La famille d'une victime québécoise de l'amiante reproche à la Commission de la santé et de la sécurité du travail (CSST) de s'être substituée à elle sans ménagement en vue d'obtenir des paiements d'indemnisation aux États-Unis.

«Je sens qu'on m'a volé le contrôle sur ce dossier-là. Je trouve ça vraiment dommage... On peut me dire n'importe quoi sur ce qui se passe et je n'ai plus qu'à gober tout ça», déplore Sonia Venne.

Son père, Jacques Venne, qui résidait à Saint-Léonard, est mort en 2007 d'une maladie pulmonaire liée à une exposition prolongée à l'amiante. Il s'était vu attribuer quelques années plus tôt une indemnité de 51 963$ de la CSST.

Mme Venne affirme avoir pris contact en 2009 avec un cabinet d'avocats américain qui lance régulièrement des campagnes dans les médias pour trouver des victimes du produit cancérigène.

Ses représentants ciblent en leur nom des sociétés américaines ayant utilisé l'amiante dans leurs produits et qui ont dû aménager des fonds d'indemnisation pour faire face à l'accumulation des poursuites.

Des victimes québécoises de l'amiante sont susceptibles de recevoir de l'argent de ces fonds, notamment lorsque les produits ont été exportés et utilisés dans la province.

Mme Venne affirme qu'elle avait terminé la préparation du dossier avec le cabinet d'avocats, Motley Rice, et attendait de connaître le résultat lorsqu'elle a été informée, à sa grande surprise en novembre 2011, qu'elle ne «pouvait poursuivre cette réclamation à titre privé» et que le processus se ferait plutôt «pour le compte de la CSST».

Jacques Nadeau, porte-parole de l'organisation, note que les droits de réclamation des travailleurs qu'elle indemnise au Québec lui sont subrogés et lui permettent de demander dédommagement à des tierces parties.

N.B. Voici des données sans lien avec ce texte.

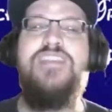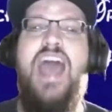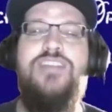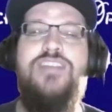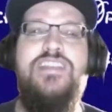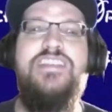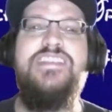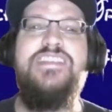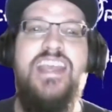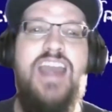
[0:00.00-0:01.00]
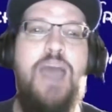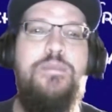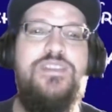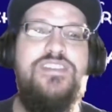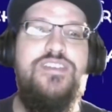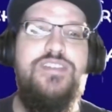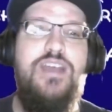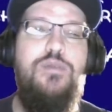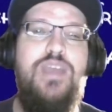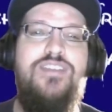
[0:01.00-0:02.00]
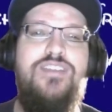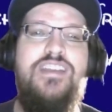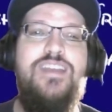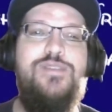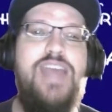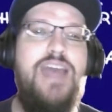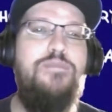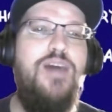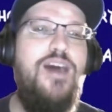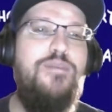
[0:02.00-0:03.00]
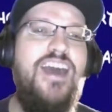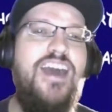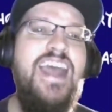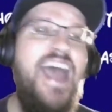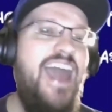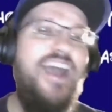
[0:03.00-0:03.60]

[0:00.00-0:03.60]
actually the second episode that we ever did. We had Bob on, and I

En 2011, les dossiers de près de 2000 personnes indemnisées sur une période de 10 ans ont été soumis à Motley Rice dans le but de solliciter les fonds américains. Les familles concernées ont été avisées de l'initiative dans une lettre qui précisait que toutes les sommes obtenues qui excéderaient l'indemnisation initiale leur seraient reversées.

Une douzaine de familles, au dire de M. Nadeau, ont alors fait savoir à la CSST qu'elles avaient déjà engagé des procédures du côté américain.

«Qu'ils nous appellent»

L'organisation, affirme le porte-parole, leur a «laissé le terrain libre» pour poursuivre leurs démarches, même si la subrogation lui permettait en théorie de se substituer à elles.

La CSST estime qu'il a pu y avoir «malentendu» dans le dossier de Jacques Venne. Elle se dit prête à corriger le tir au besoin si elle s'est substituée par mégarde à la famille ou que la firme d'avocats a fait une erreur.

«Qu'ils nous appellent, nous prêterons une oreille attentive», a déclaré M. Nadeau.